Riccardo Muti déchaîne dans le « Tuba mirum » des tempêtes impressionnantes de cuivres (avec trompettes dans la salle) et de percussions dignes de l’apocalypse, puis parvient à obtenir des pianissimi éthérés avec des chœurs qui chantent comme des anges. Le sens et la mise en œuvre des contrastes dynamiques et des clairs-obscurs sont évidemment primordiales dans cette œuvre qui exige néanmoins du chef une lecture d’une constante homogénéité qui est le propre même de la vision inspirée de Muti. Le quatuor vocal est également au sommet de son art avec un Francesco Meli qui met son timbre solaire de ténor au service d’un « Ingemisco » d’une beauté irradiante, se hissant au niveau d’un Pavarotti ou d’un Bergonzi dans une pureté belcantiste comme l’on atteint rarement. Élégiaque et maîtrisant également l’art de la mezza voce, la soprano bulgare Krassimira Stoyanova est tout aussi admirable, faisant preuve d’une remarquable science technique lors du « Libera me ». Ildar Abdrazakov fait valoir son impressionnante voix de basse des grands jours, tandis qu’Anita Rachvelishvili (qui nous avait enthousiasmés à l’occasion du « Samson et Dalila » voici quelques mois lors de la fête nationale monégasque au Grimaldi Forum) déploie de somptueux moyens qui semblent sans limites avec un timbre soyeux de mezzo soprano qui se moire à merveille avec des sonorités de bronze dans une somptueuse palette de couleurs.

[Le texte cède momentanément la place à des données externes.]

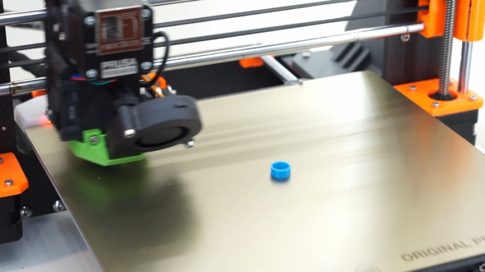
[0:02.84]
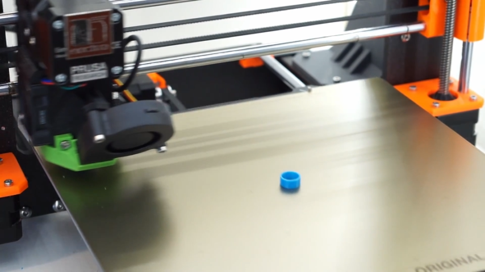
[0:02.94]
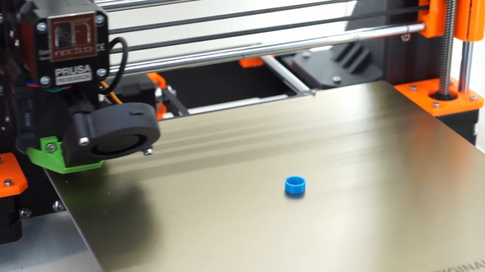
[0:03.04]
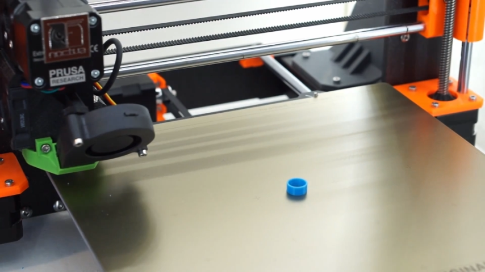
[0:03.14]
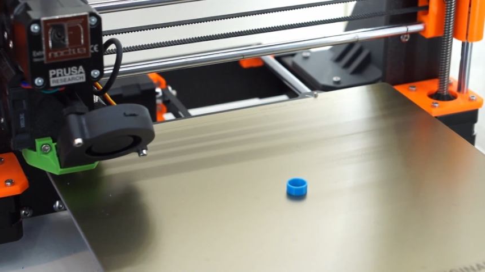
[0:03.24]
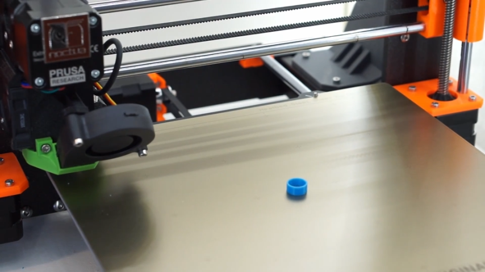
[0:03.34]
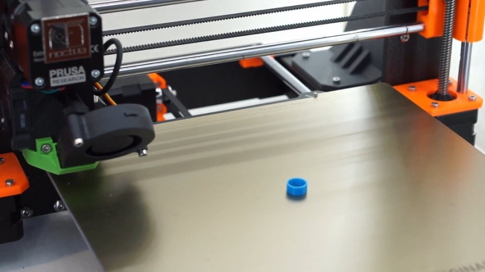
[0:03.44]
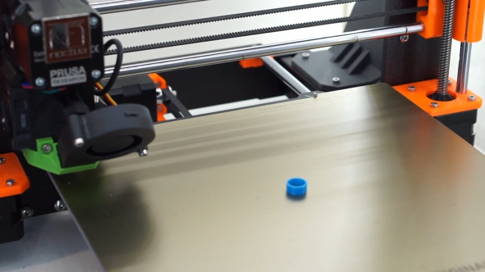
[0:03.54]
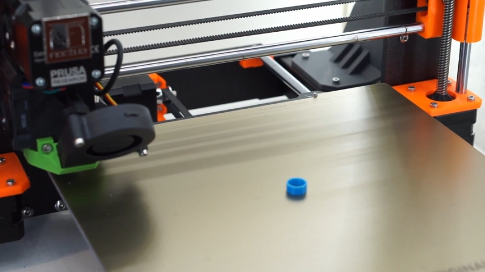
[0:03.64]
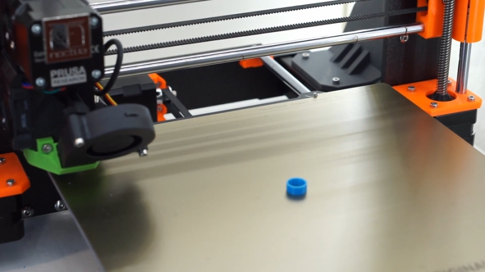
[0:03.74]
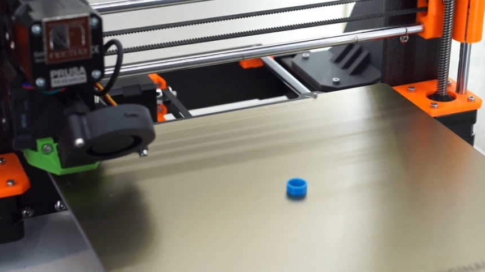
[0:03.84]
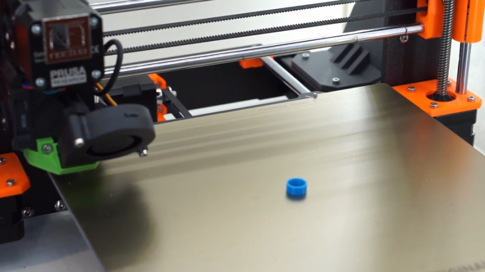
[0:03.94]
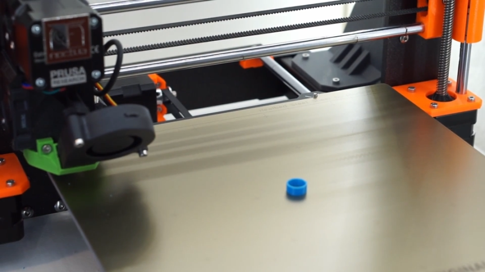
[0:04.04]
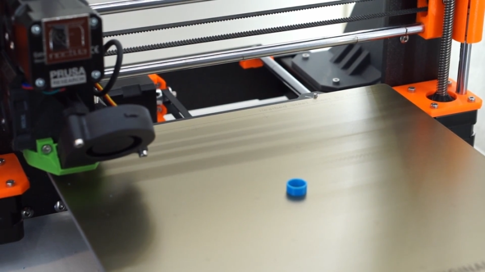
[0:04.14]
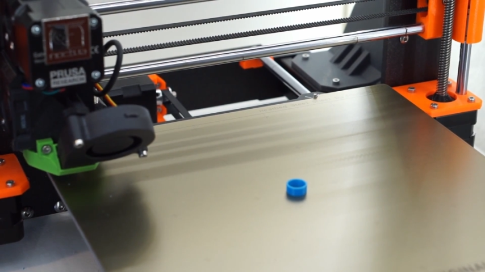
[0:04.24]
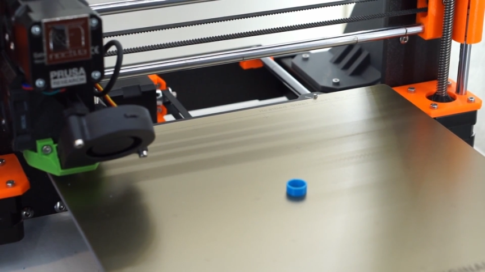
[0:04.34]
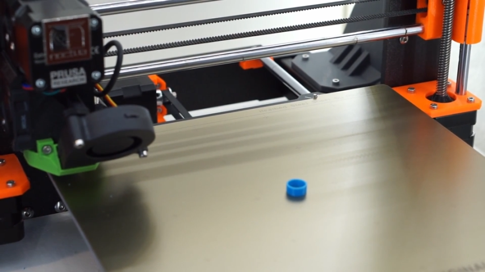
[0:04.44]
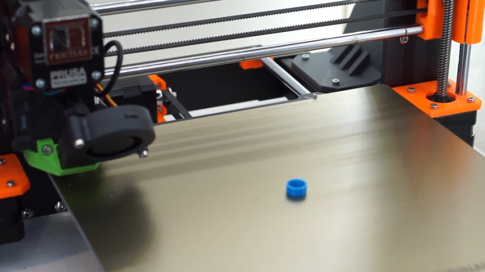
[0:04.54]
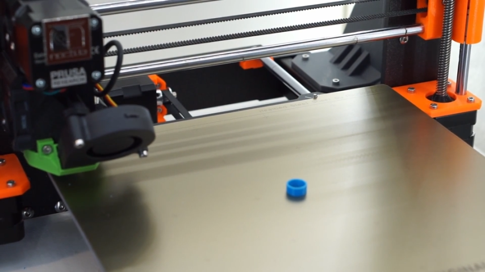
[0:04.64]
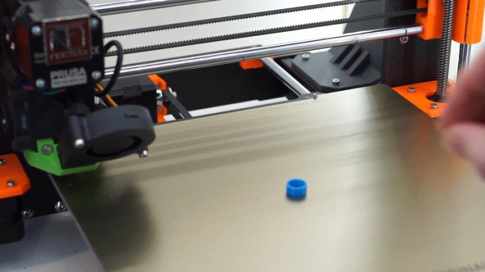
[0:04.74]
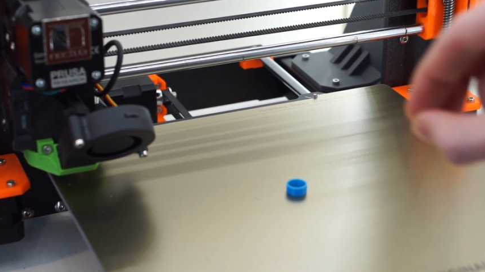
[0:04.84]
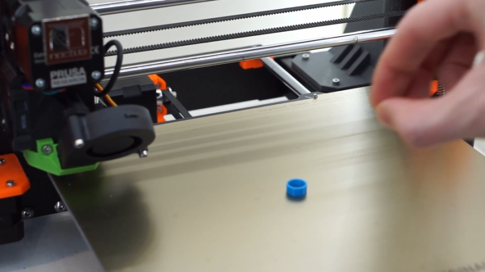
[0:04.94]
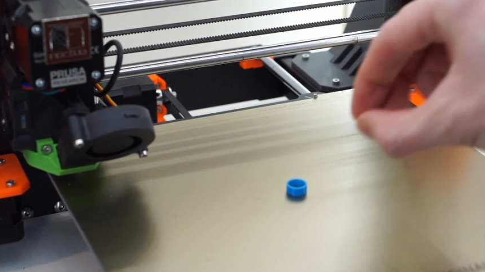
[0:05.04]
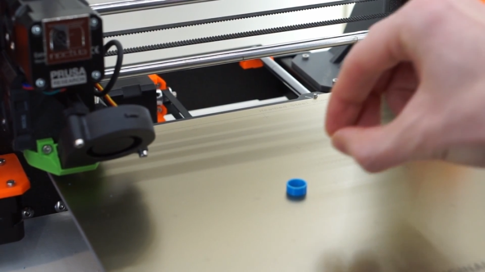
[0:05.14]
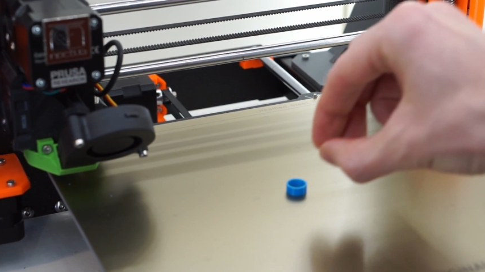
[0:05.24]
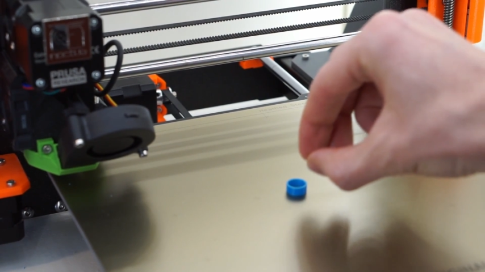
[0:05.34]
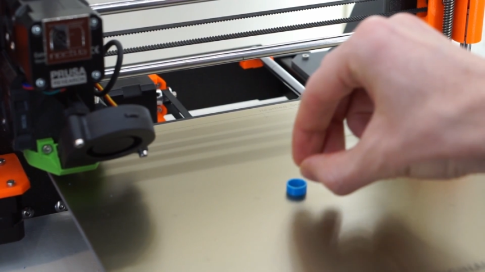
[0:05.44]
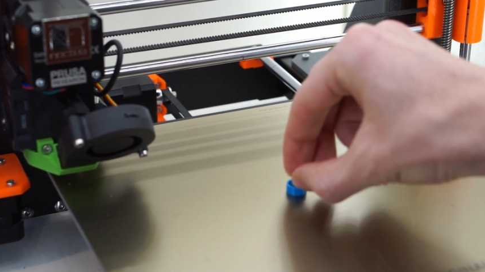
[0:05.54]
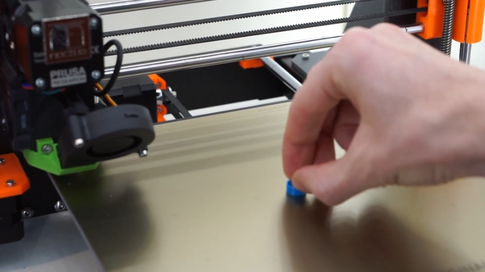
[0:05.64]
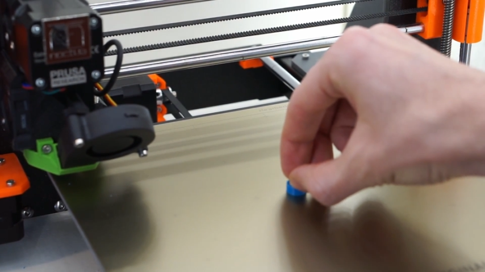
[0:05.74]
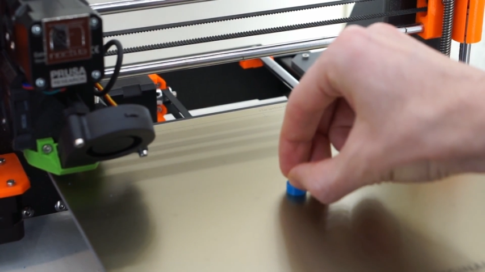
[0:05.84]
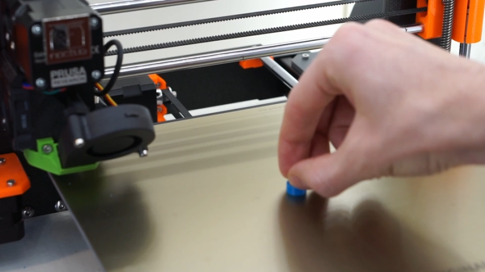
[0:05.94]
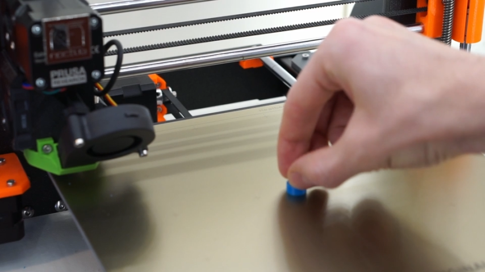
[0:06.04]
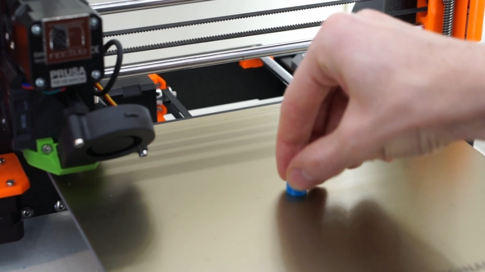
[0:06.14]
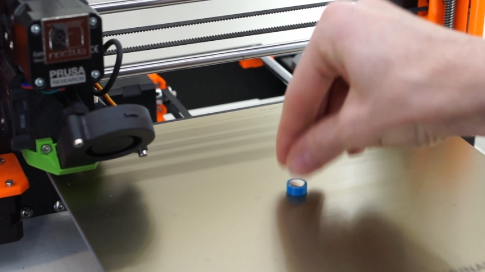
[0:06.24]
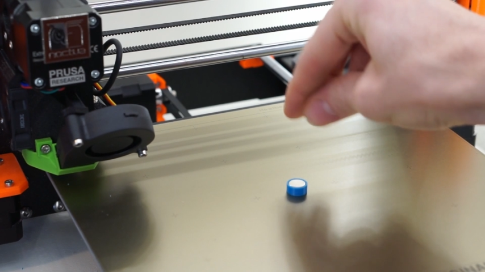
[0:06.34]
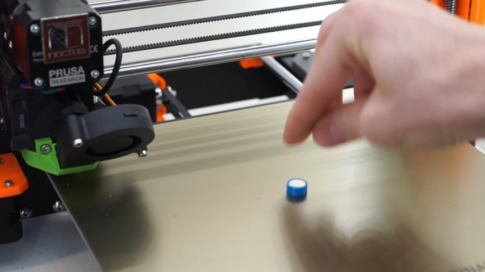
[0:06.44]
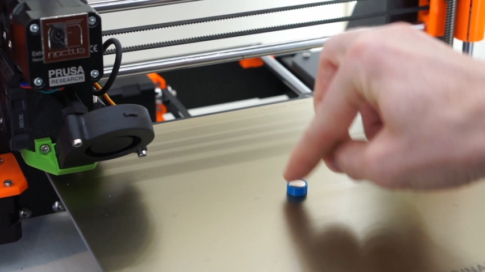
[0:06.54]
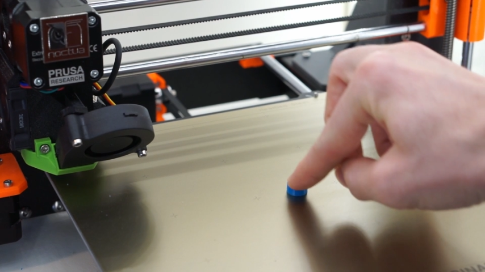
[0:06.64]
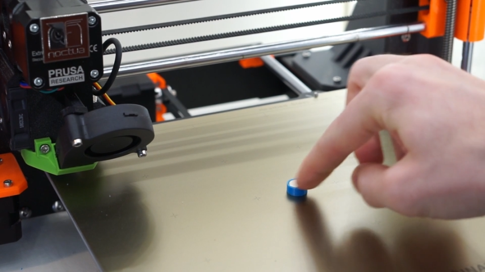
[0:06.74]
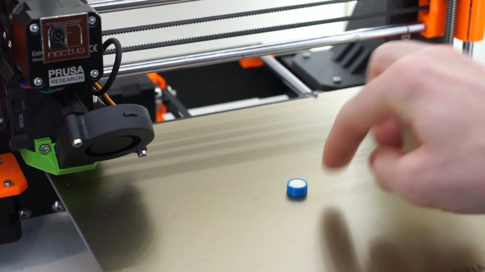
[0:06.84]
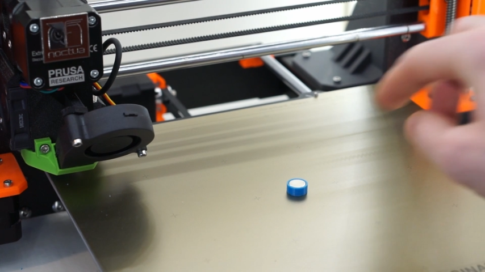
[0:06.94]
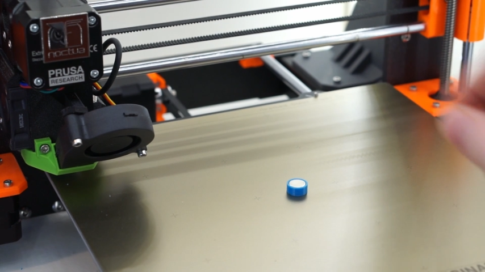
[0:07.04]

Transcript: (no speaker visible)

Tout ceci est absolument stupéfiant et d’une beauté rare qui tire les larmes des yeux. Bien sûr on reviendra au propos initial pour dire que Verdi en l’occurrence s’est employé à édifier un impressionnant opéra d’une heure quarante plutôt qu’une œuvre religieuse, mais il a ainsi satisfait les amateurs de musique symphonique et les passionnés de l’art lyrique. Le triomphe attendu de cette inoubliable et grandiose fresque musicale s’est traduit par de nombreux rappels salués par de longues et chaleureuses acclamations.